It’s no secret that Fyre Festival’s use of influencers has been under intense scrutiny following disastrous results. From FEMA tents to feral dogs, the event has been likened to a particularly grueling episode of "Survivor," but influencers like Bella Hadid and Kendall Jenner sold fans and followers on a luxury music getaway in a pristine tropical setting.
Now, the festival's parent company Fyre Media is mired in several lawsuits and is reported to be under investigation by the FBI for potential mail, wire and securities fraud. PR crisis aside, the Fyre Festival exposed some major influencer marketing mistakes, opening up an opportunity for brands, marketers and advertisers alike to learn some important lessons.
Here are the four biggest missteps and how they could've been avoided:
1.) Violating FTC regulations
The most obvious takeaway for brands from the Fyre Festival is to simply avoid promoting a product that will not at all meet expectations. Not only is it bad practice, it's arguably illegal, per the Federal Trade Commission’s truth-in-advertising laws.
What’s more, nearly all influencers involved did not disclose they were being paid to post about the event — another direct FTC violation.
At this point, it is unclear whether Fyre’s promotional efforts were done in a duplicitous "get rich quick" scheme or if the shocking results were an honest mistake resulting from terribly poor planning. The general rule of thumb, however, should be to always ensure the product being promoted holds up to every standard before promoting it, and especially before bringing other individuals on to promote it through their own channels.
2.) Improper vetting by brand and influencers alike
In the effort to put forth a product that is true to the promised results, the onus is on both brands and influencers to ensure authenticity.
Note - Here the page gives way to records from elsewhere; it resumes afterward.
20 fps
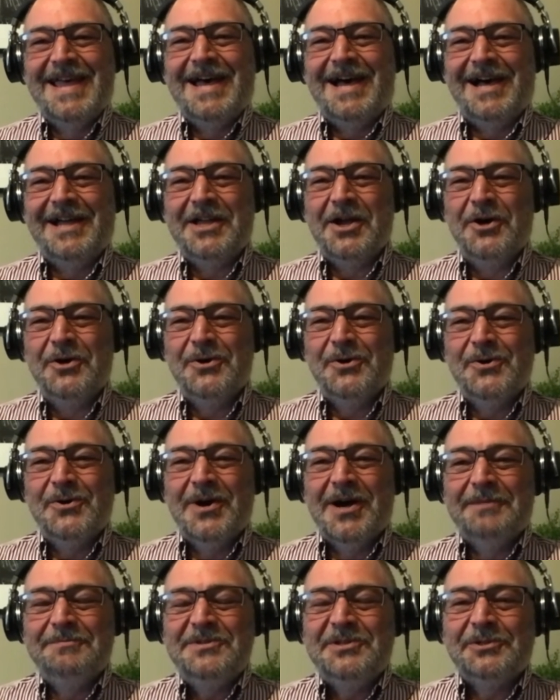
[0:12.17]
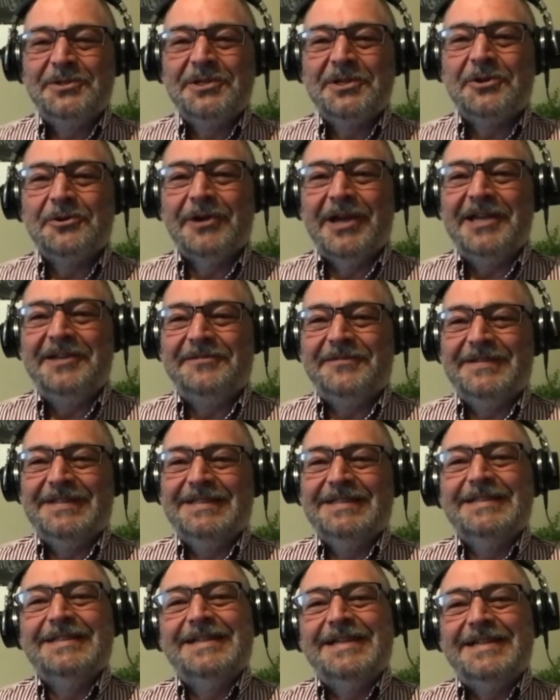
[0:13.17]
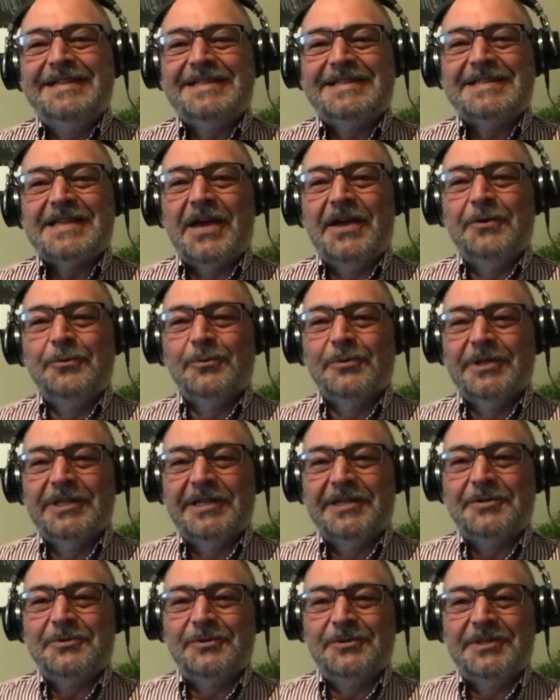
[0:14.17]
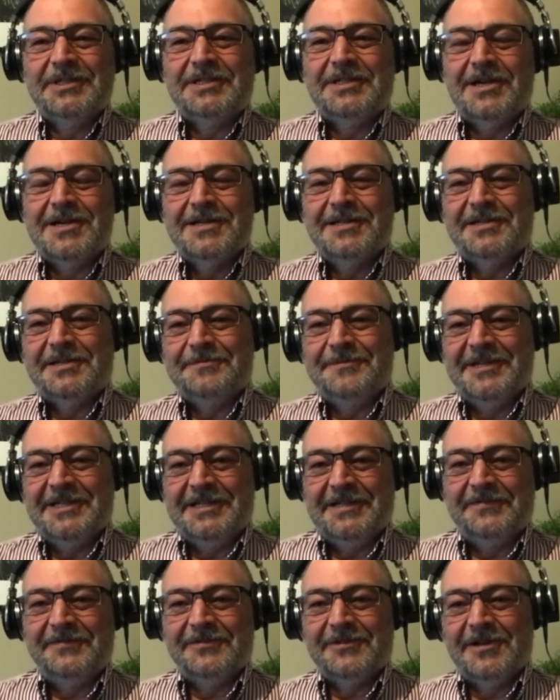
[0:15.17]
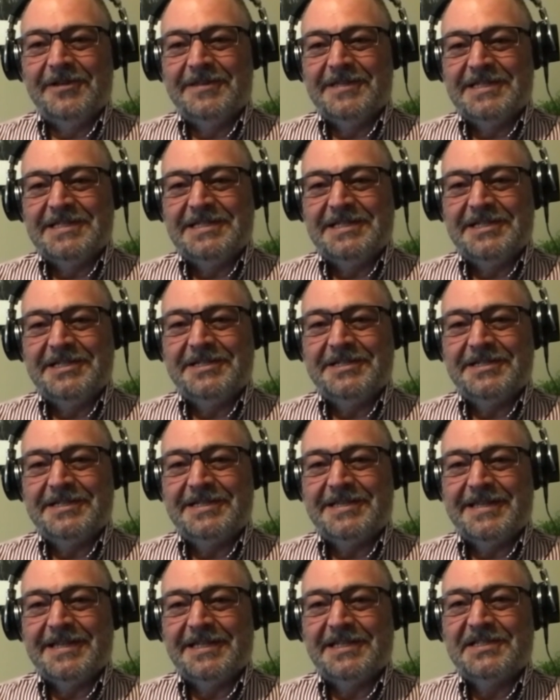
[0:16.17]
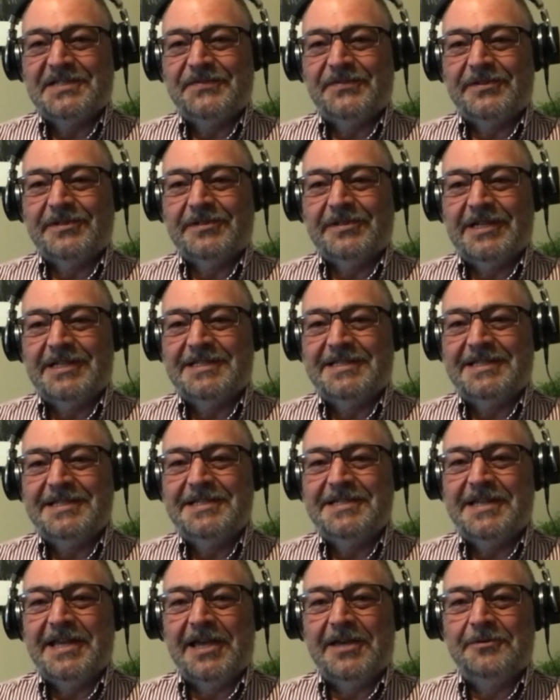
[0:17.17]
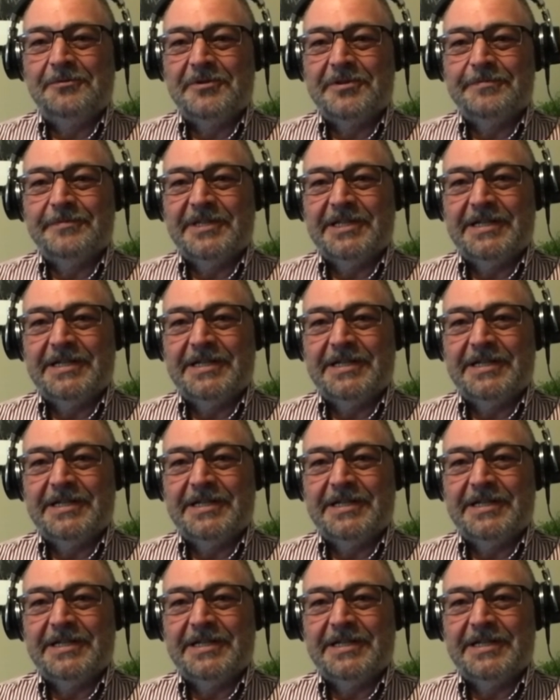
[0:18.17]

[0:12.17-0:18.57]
Hi Ho, I'm doing great. It's really cool to talk to you, man, after all these years. Thanks for uh, sitting down with me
Brands are obviously expected to deliver a product that meets expectations but influencers must, in turn, vet what they are promoting.
To that end, influencers must also take care to ensure that the product they are asked to promote is true to their personal brand. It's a common misconception that brands always choose an influencer they see as a fit for a campaign and the influencer must do their bidding. In reality, it's a much more collaborative, nuanced partnership. Because influencers have a carefully curated follower base, they must be careful to ensure everything they promote is a fit.
There is always a certain level of risk when marketers and influencers enter into a brand collaboration, but those that were involved in promoting Fyre Festival found themselves in a tough spot after the smoke had cleared, further validating the need for a strict vetting process from both brand and influencer.
3.) Relying too heavily on celebrity influence
Kendall Jenner was reportedly paid $250,000 for a single Instagram post on top of flights and luxury accommodations in the Bahamas for her Fyre Festival promotion. Celebrity endorsements can certainly be valuable, but they're not the only option for influencer marketing.
Oftentimes, celebrity influence is only skin-deep, reaching an audience that follows and likes because their friends — and millions of others — do, rather than following because they truly want to engage with the content.
Plenty of people may appreciate a celebrity's lifestyle, but is it really one that a brand's core audience can identify with? That lack of authentic connection points to another one of the Fyre Festival's influencer marketing sins:
4.) Ignoring micro-influencers
Thanks to the rise in popularity of the micro-influencer — or, influencers with smaller but often more dedicated followings — there is greater opportunity for brands to earn ROI without expending an exorbitant amount of budget as they might for a mega celebrity.
New technologies allow for a more efficient process to work with a large set of micro-influencers, so brands can achieve scale without paying the celebrity premium. Recent Bloglovin’ research confirmed that brands and marketers are spending less per influencer marketing campaign, while still reaping favorable results.
Many marketers (36%) reported spending under $5,000 per campaign. There is no telling what could have happened if the Fyre Festival coordinators had built an influencer marketing campaign based on micro-influencers, but perhaps they would have had some funds left over for better living accommodations.